* Task directions *
Transcribe nothing but the lines from the one with "[00:00:09.00 to 00:00:09.90]" to the end of the entries, both included, keeping each exact and leaving every picture out.

(Saved entries)
***

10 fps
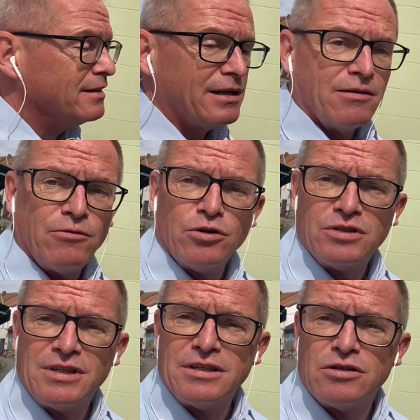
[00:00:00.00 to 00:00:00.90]
there was
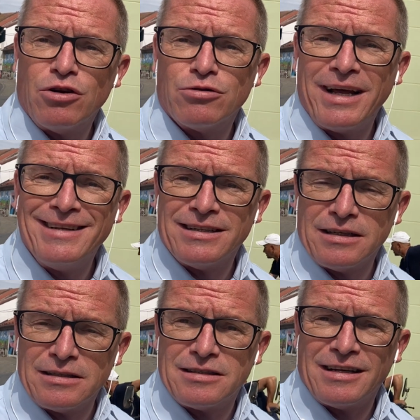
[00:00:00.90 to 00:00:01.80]
this
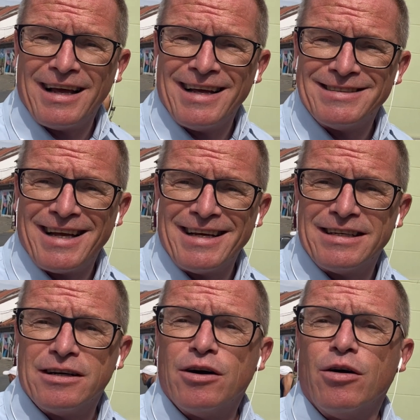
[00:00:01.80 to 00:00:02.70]
horrendous attack
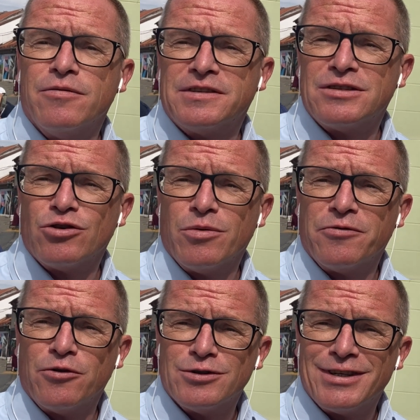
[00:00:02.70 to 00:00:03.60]
of the Serb
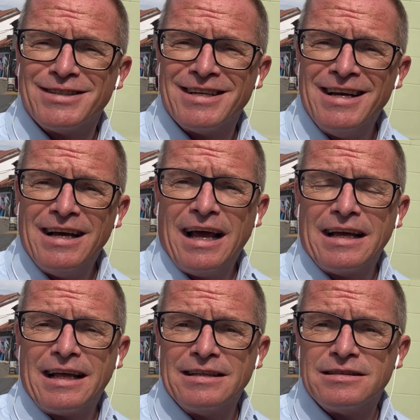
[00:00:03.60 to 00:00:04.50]
forces
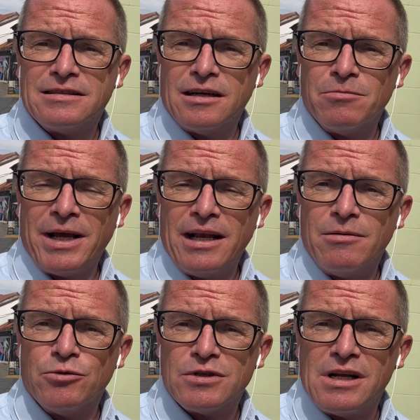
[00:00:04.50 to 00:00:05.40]
against the mainly
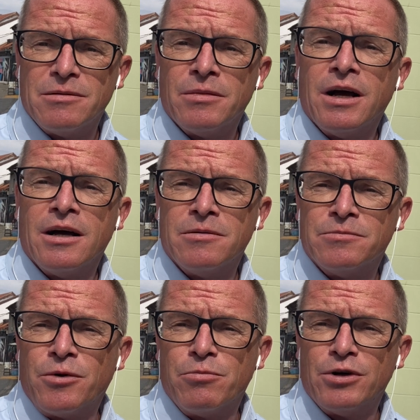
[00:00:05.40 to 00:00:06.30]
Muslim
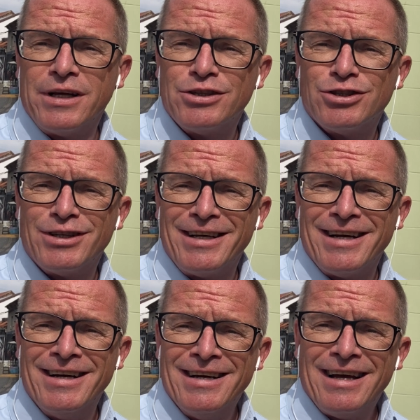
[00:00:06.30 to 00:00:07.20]
population here,
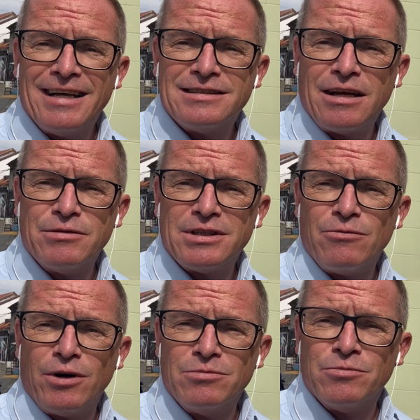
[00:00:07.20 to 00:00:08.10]
and
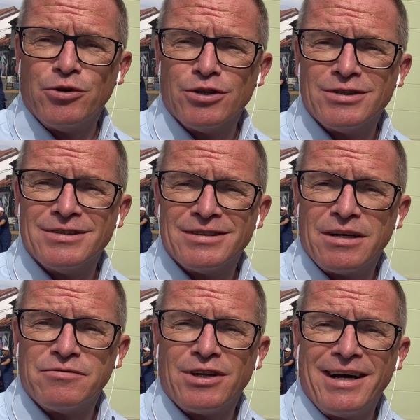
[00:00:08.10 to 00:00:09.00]
71 persons
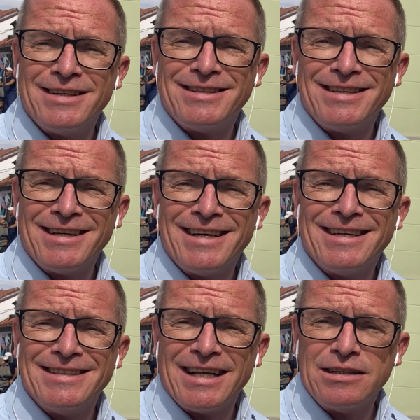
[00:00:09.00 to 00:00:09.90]
have died here
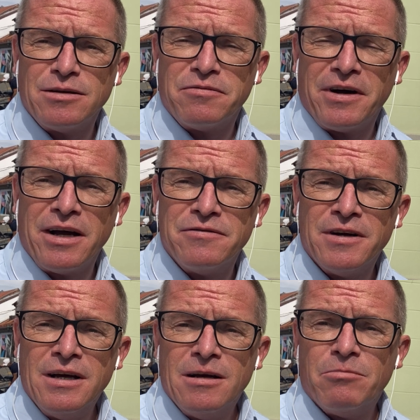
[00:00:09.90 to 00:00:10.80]
in '95
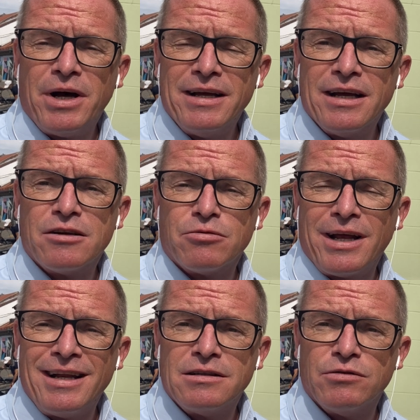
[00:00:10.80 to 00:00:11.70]
by a
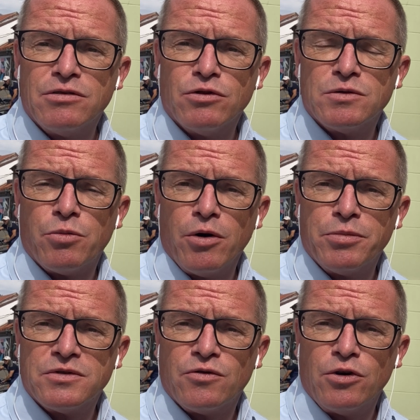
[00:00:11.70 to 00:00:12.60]
grenade which was
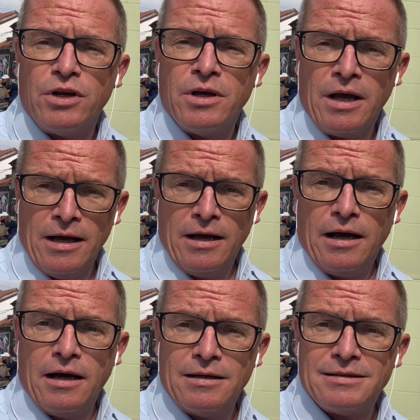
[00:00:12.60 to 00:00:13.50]
purposefully
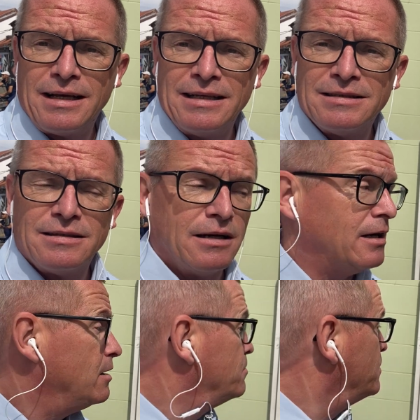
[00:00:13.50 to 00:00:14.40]
sent
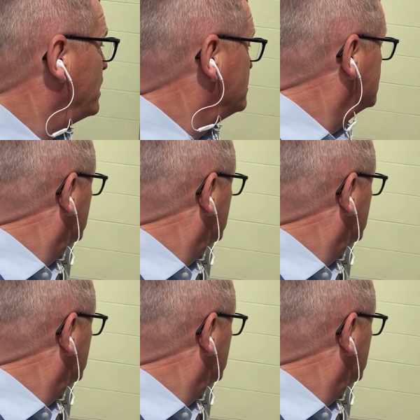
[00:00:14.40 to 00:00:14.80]
and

***

* Output of the exercise *
[00:00:09.00 to 00:00:09.90]
have died here
[00:00:09.90 to 00:00:10.80]
in '95
[00:00:10.80 to 00:00:11.70]
by a
[00:00:11.70 to 00:00:12.60]
grenade which was
[00:00:12.60 to 00:00:13.50]
purposefully
[00:00:13.50 to 00:00:14.40]
sent
[00:00:14.40 to 00:00:14.80]
and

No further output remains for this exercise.